Verzet (Resist) is a series of 8 chapbooks of contemporary Dutch writing published by Strangers Press. Earlier this week, I reviewed numbers 1-4. Today I take a look at the rest.

5 Resist! – Gustaaf Peek (translated by Brendan Monaghan) 1 essay in defence of communism / 34 pages. Politics. Pass.

6 The Dandy – Nina Polak (translated by Emma Rault) 5 stories/28 pages/the most atrocious cover. I very nearly passed on this as well. (If beautiful covers pull me in, dreadful ones repulse me.) Eventually though, because of the strength of the stories in the other chapbooks, I decided to give this collection of stories about modern relationships in multiple configurations a go. Enjoyable. Yes. A week later. Memorable. Not so much apart from the title story which tells of the rise and fall of a lesbian/ feminist magazine, caused by the infighting of its three leading ladies. Told via the observations of a journalist, we are never really on the inside, just gathering evidence from various press events and interviews. Ascerbic wit flows through its veins à la Devil takes Prada. And then there’s the most gloriously catty sentence, I’ve ever read in my life. One of the ladies has always refused to be interviewed. According to another, she “does not wish to participate in a mediocre, reductive and hagiographic gossip story by a rookie journalist with an inappropriate level of ambition who’s in love with her own adjective-riddled prose and wants to waltz in and pull a Tom Wolfe at our expense.” Ouch!

7 Shelter – Sanneke van Hassel (translated by Danny Guinan) 4 stories/33 pages. This collection begins with the story that resonates with me the most. Carlos is an immigrant. His wife is also from Cape Verde. He makes a living as a bus driver. They have long dreamed of retiring back to the place they still think of as home, but life – as I can confirm – gets in the way of retirement plans such as these.. É doce morrer no mar is the song continually playing in Carlos’s head. Yes it is sweet to die by the sea he thinks as he settles for a reasonably comfortable life in Holland with rain falling on his face. (After all, it is the sea and it is everywhere.) Other stories in this collection also centre on coming to terms (or not) with the place in which you find yourself. City folk move to the country (where real apples grow on apple trees!) Yes, you can see they’ll have issues assimilating, whereas elsewhere, immigrants have adapted surprisingly well, even to the tune of taking out personal liability insurance. In the final story, a homeless man talks of his life on the streets, and of the places where, even in these circumstances he can find shelter.

8 Something Has To Happen – Maartje Wortel (translated by Jozef Van Der Voort) 3 stories / 29 pages This is the tightest collection in the set. It starts with a broken bathroom door and the narrator watching a married couple struggling to communicate with each other. They are grieving for their son who committed suicide in that bathroom, and walking, talking past each other as they do so. Something has to happen to break the deadlock. In the second story, the female narrator, probably the mother, is advised to start therapy.

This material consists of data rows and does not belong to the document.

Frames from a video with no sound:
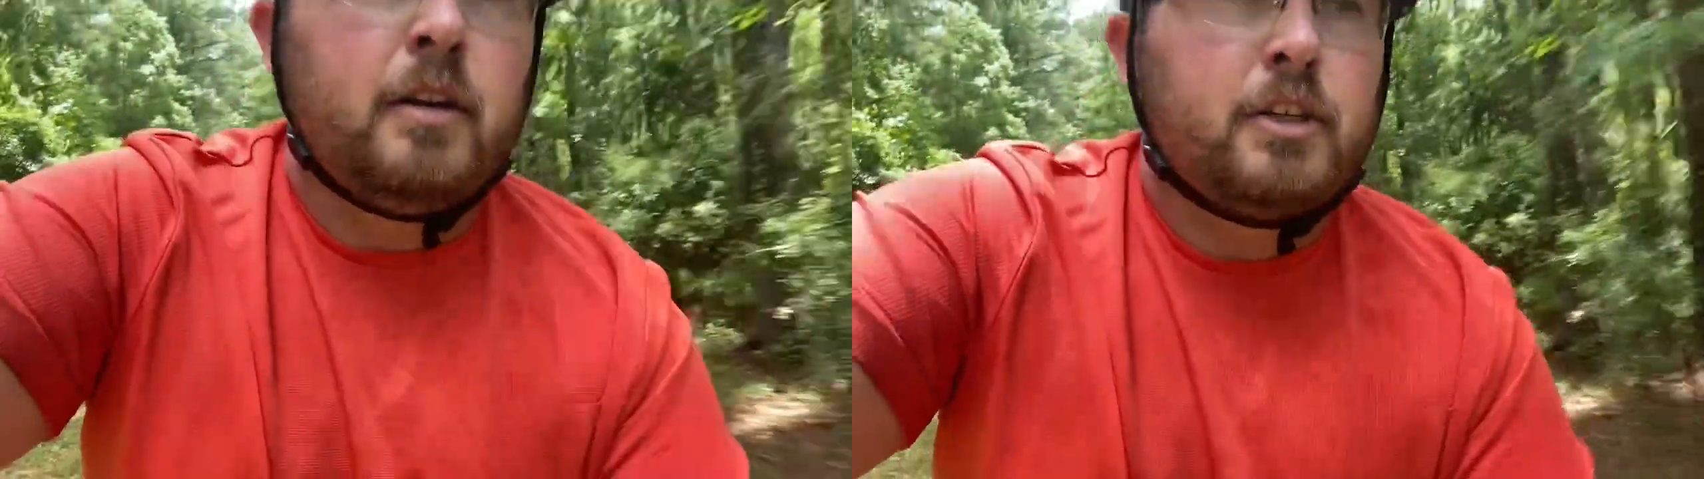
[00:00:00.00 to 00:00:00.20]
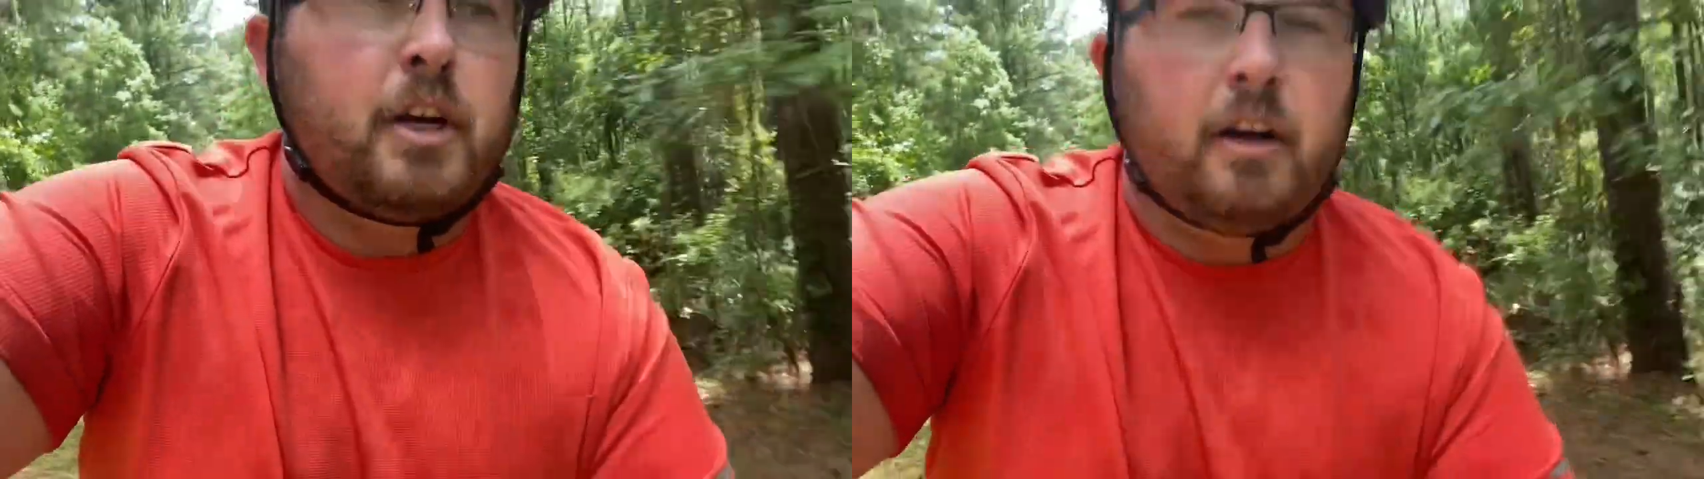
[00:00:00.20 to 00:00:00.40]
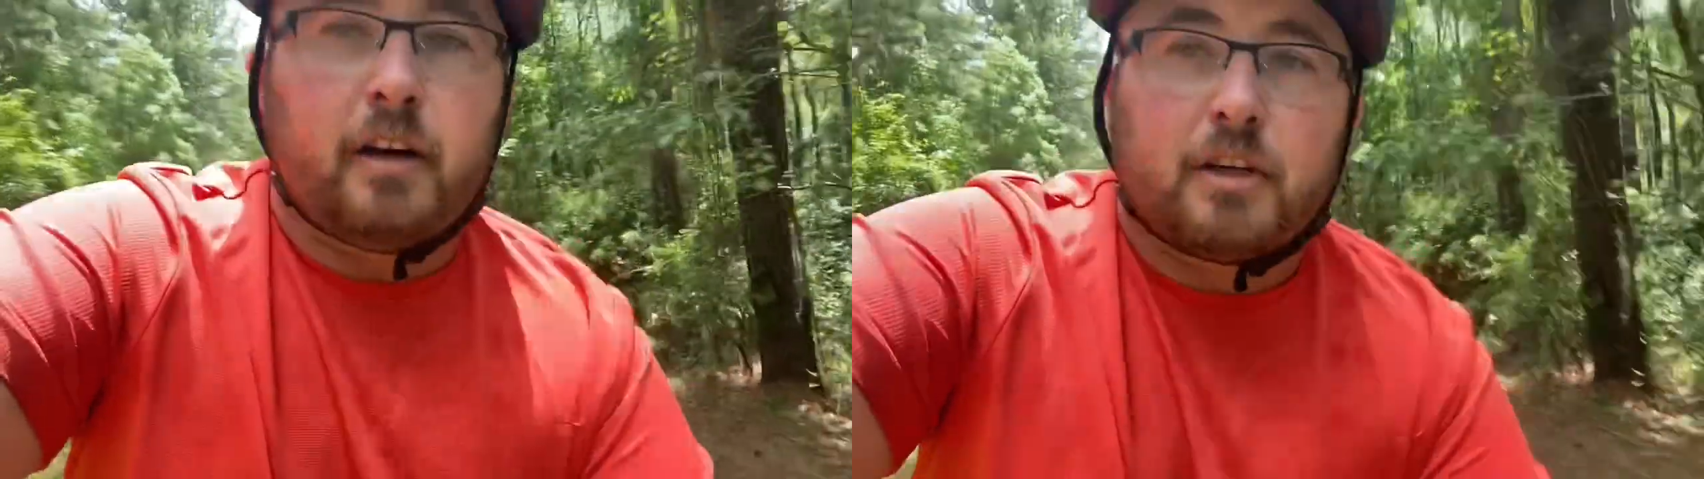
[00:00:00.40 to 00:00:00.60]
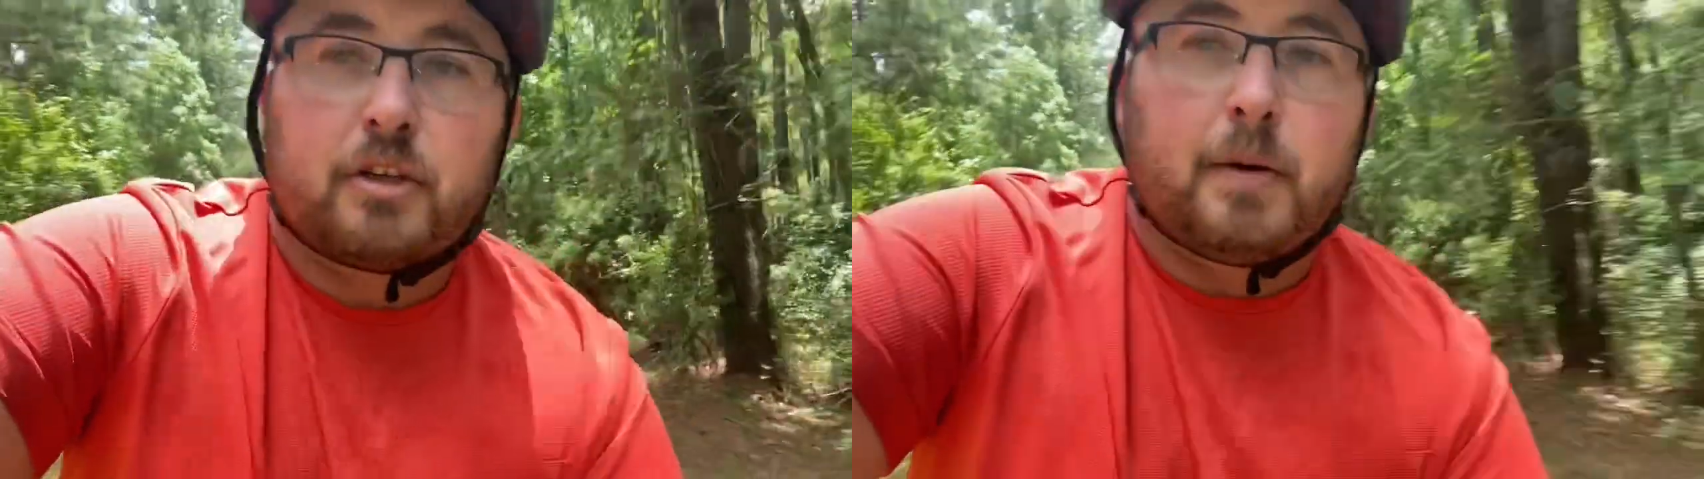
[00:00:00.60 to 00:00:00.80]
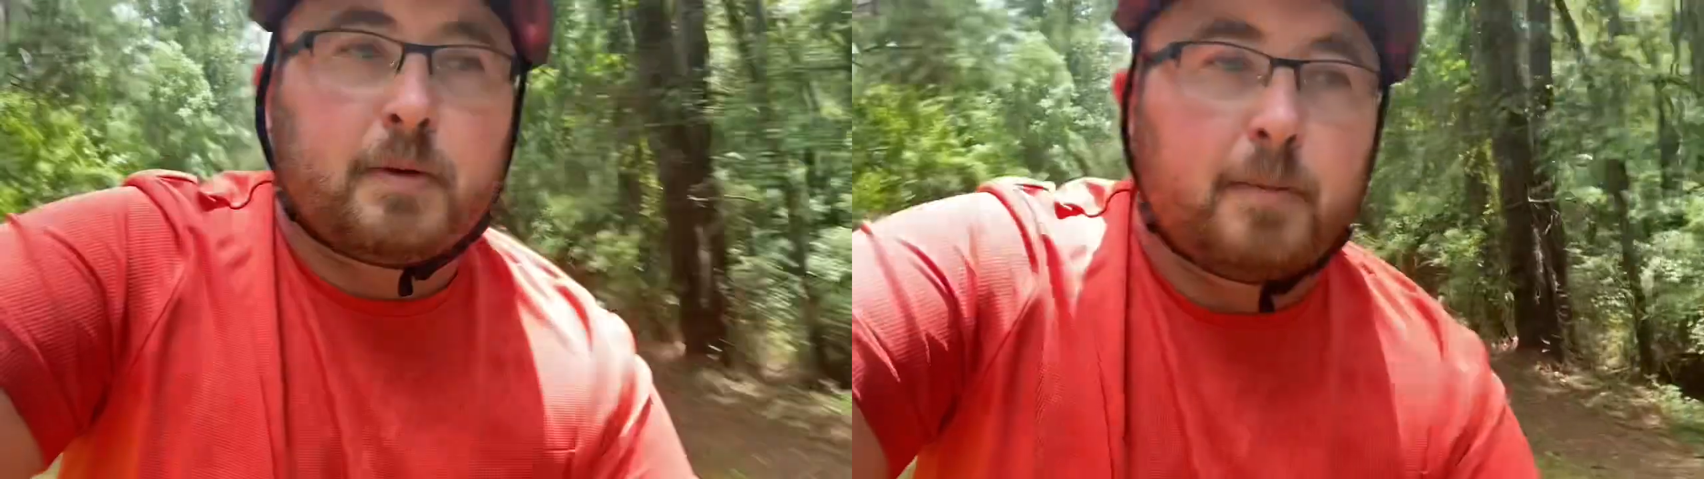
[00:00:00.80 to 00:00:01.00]
sharing a
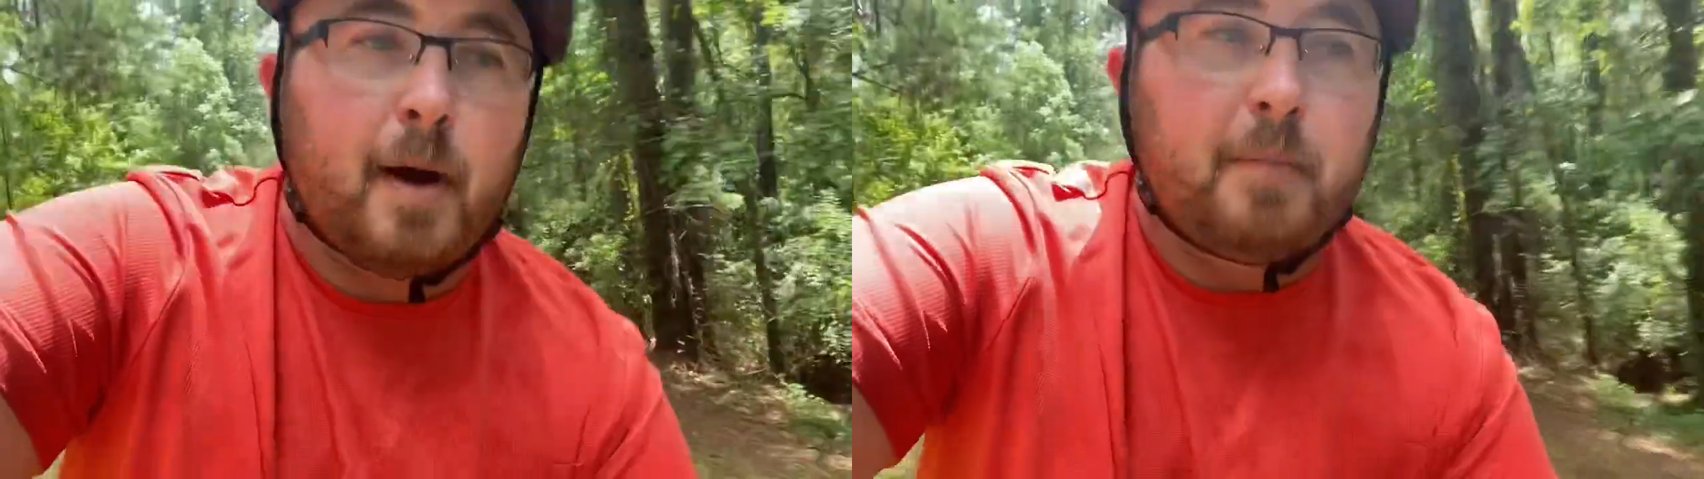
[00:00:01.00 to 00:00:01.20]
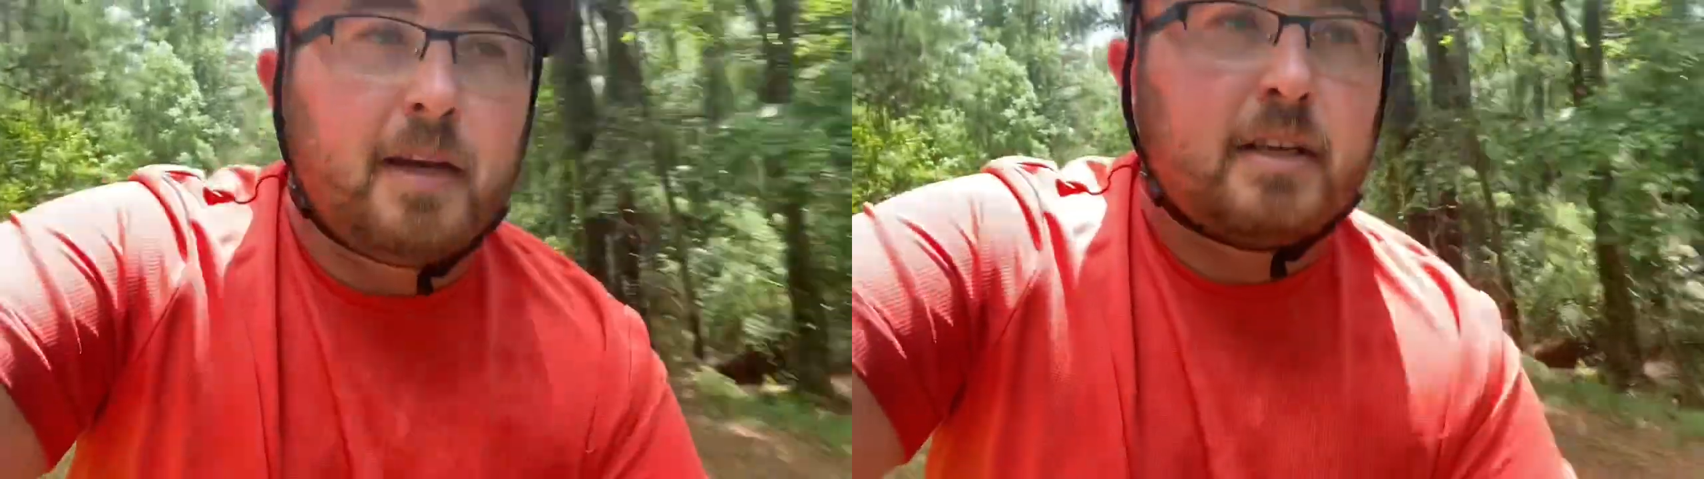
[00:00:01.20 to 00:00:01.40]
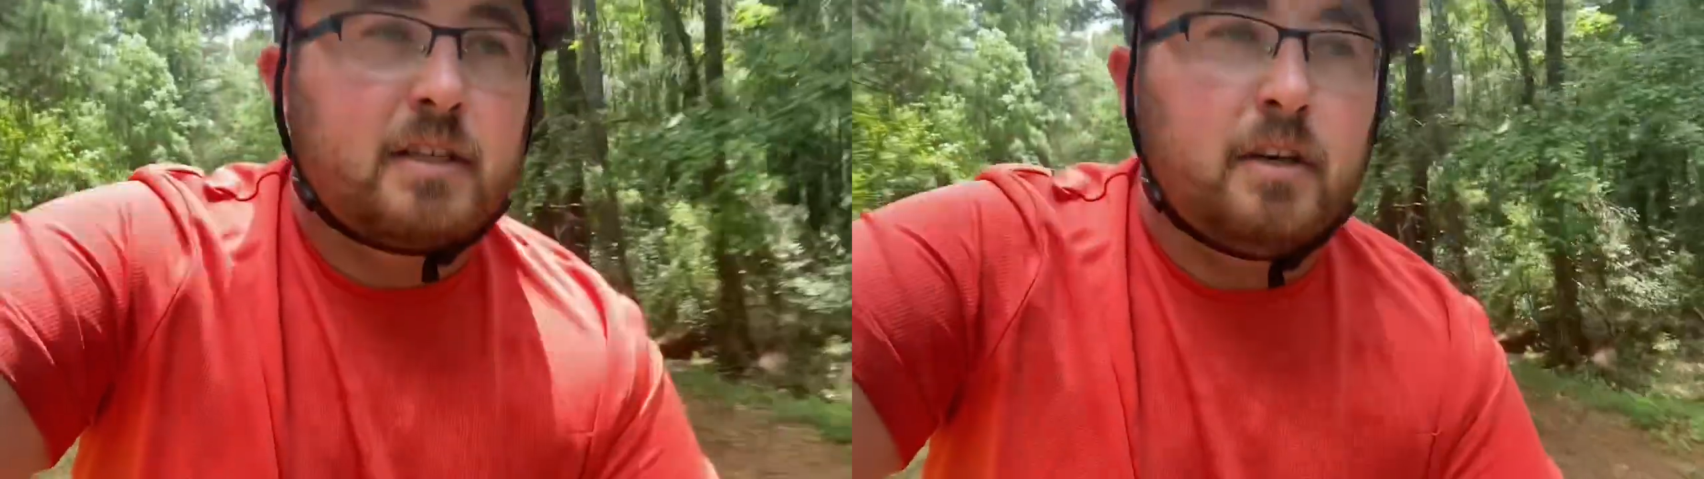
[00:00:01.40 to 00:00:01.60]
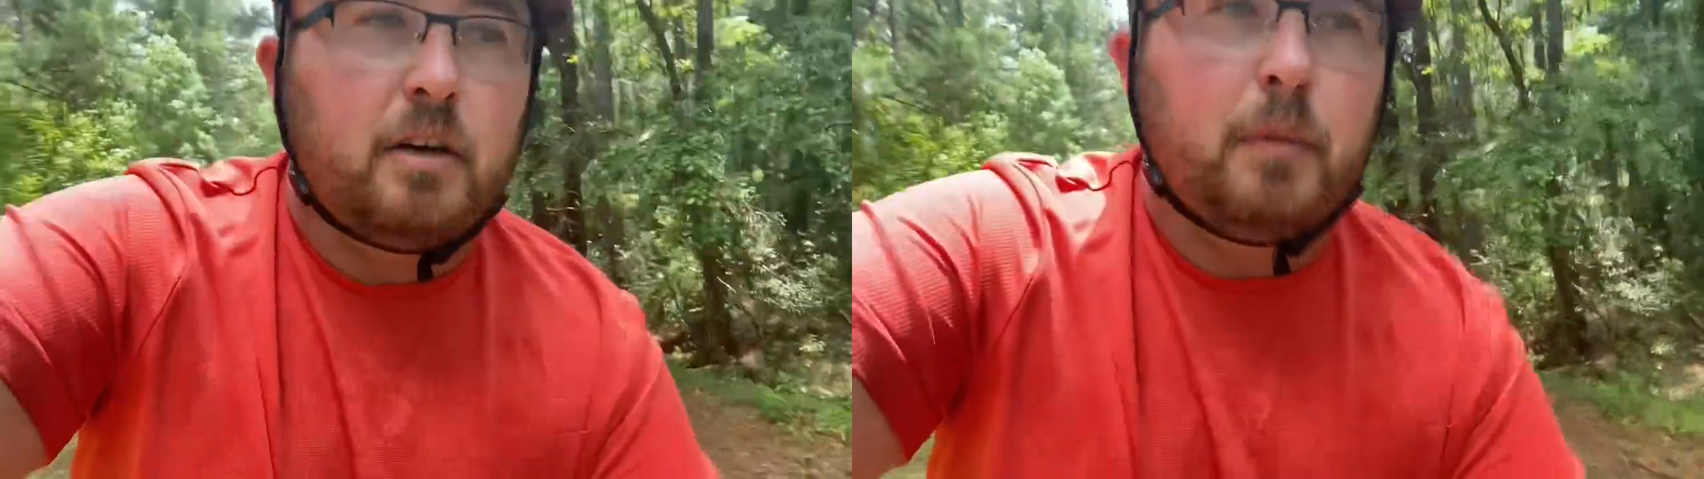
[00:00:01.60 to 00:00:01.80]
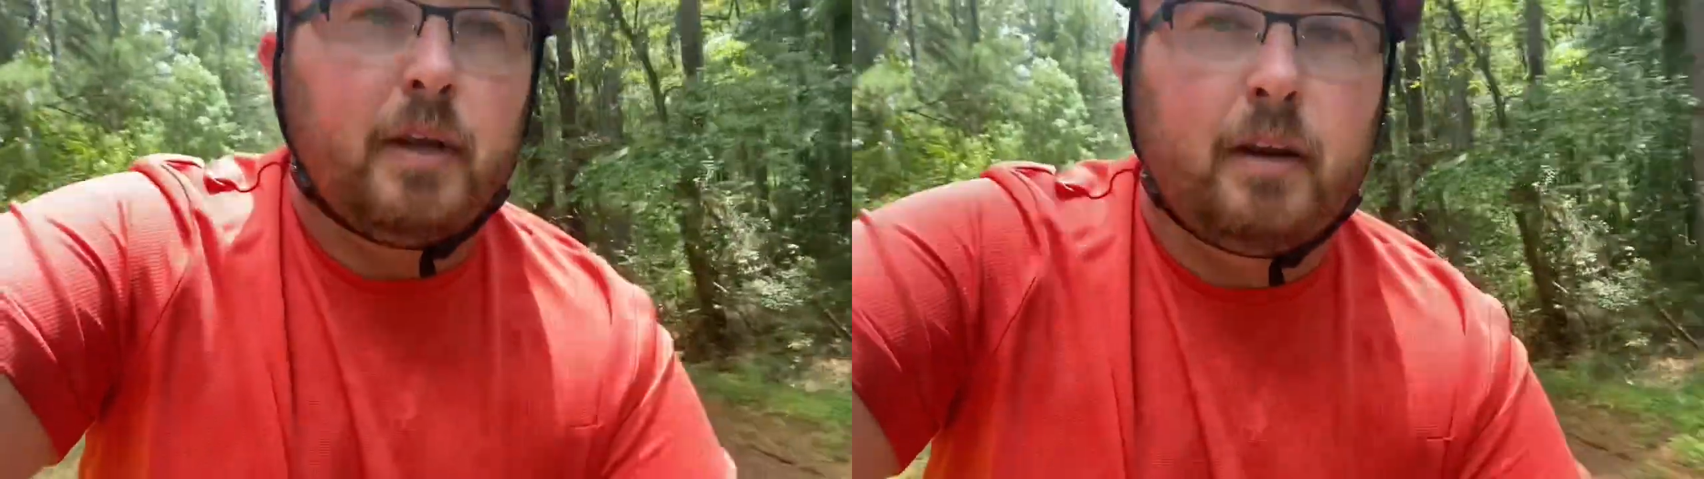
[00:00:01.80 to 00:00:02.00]
scripture about being
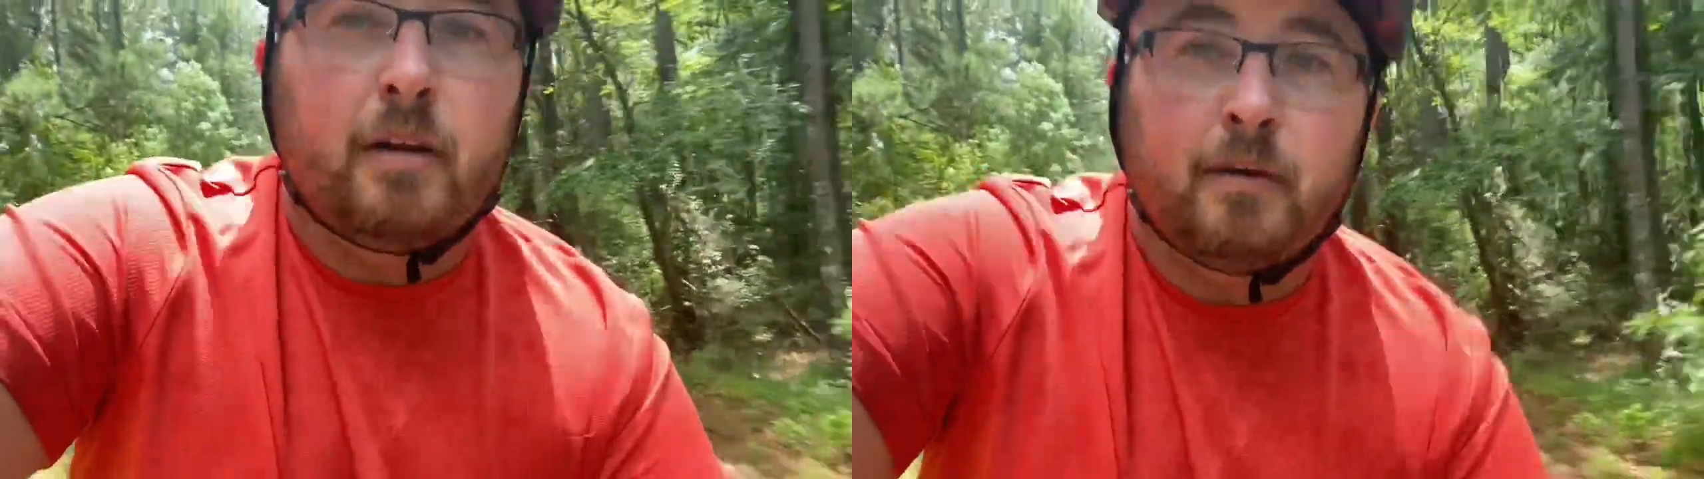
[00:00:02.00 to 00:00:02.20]
still when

She perseveres but traditional psychotherapy does not help and so she tries a radical alternative. She takes herself to a therapy camp for men. In the middle of a forest, each client/patient (?) is assigned a tree to scream at. The men take to this with gusto. However, it takes quite a while for the female to open up in quite a different way. The third story is the father’s tale, a description of what is really going on inside, while he is putting on a brave face and advising comfort in every day routine to his wife. It is perhaps the most profoundly heartbreaking narrative I have read for a while …

These stories are extracted from Maartje Wortel’s collection Er moet iets gebeuren (Something must happen) which was nominated for the Fintro Literature Prize and the ECI Literature Prize. Such a powerful finale to the Verzet Series. I would love to see all the full collection translated into English.